94Next byte will be the start of another sequence.
95But before moving to next sequence,
96it's time to use the decoded match position and length.
97The decoder copies `matchlength` bytes from match position to current position.
98
99In some cases, `matchlength` is larger than `offset`.
100Therefore, `match_pos + matchlength > current_pos`,
101which means that later bytes to copy are not yet decoded.
102This is called an "overlap match", and must be handled with special care.
103A common case is an offset of 1,
104meaning the last byte is repeated `matchlength` times.
105
106
107Parsing restrictions
108-----------------------
109There are specific parsing rules to respect in order to remain compatible
110with assumptions made by the decoder :
111
1121. The last 5 bytes are always literals.  In other words, the last five bytes
113   from the uncompressed input (or all bytes, if the input has less than five
114   bytes) must be encoded as literals on behalf of the last sequence.

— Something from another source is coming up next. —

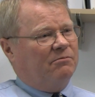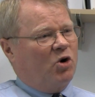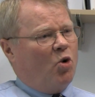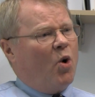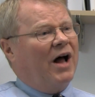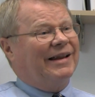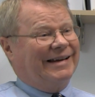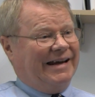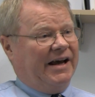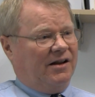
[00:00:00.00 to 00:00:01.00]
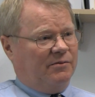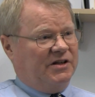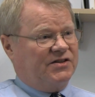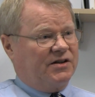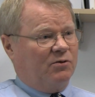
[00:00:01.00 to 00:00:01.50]
quality
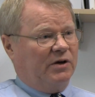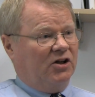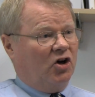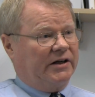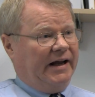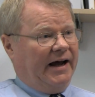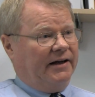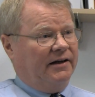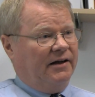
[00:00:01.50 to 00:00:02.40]
elements that we looked at.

115   The last sequence is incomplete, and stops right after the literals.
1162. The last match must start at least 12 bytes before end of block.
117   The last match is part of the penultimate sequence,
118   since the last sequence stops right after literals.
119   Note that, as a consequence, blocks < 13 bytes cannot be compressed.
120
121These rules are in place to ensure that the decoder
122can speculatively execute copy instructions
123without ever reading nor writing beyond provided I/O buffers.
124
1251. To copy literals from a non-last sequence, an 8-byte copy instruction
126   can always be safely issued (without reading past the input),
127   because literals are followed by a 2-byte offset,
128   and last sequence is at least 1+5 bytes long.
1292. Similarly, a match operation can speculatively copy up to 12 bytes
130   while remaining within output buffer boundaries.
131
132Empty inputs can be represented with a zero byte,
133interpreted as a token without literals and without a match.
134
135
136Additional notes
137-----------------------
138There is no assumption nor limits to the way the compressor
139searches and selects matches within the source data block.
140It could be a fast scan, a multi-probe, a full search using BST,
141standard hash chains or MMC, well whatever.
142
143Advanced parsing strategies can also be implemented, such as lazy match,
144or full optimal parsing.
145
146All these trade-off offer distinctive speed/memory/compression advantages.
147Whatever the method used by the compressor, its result will be decodable
148by any LZ4 decoder if it follows the format specification described above.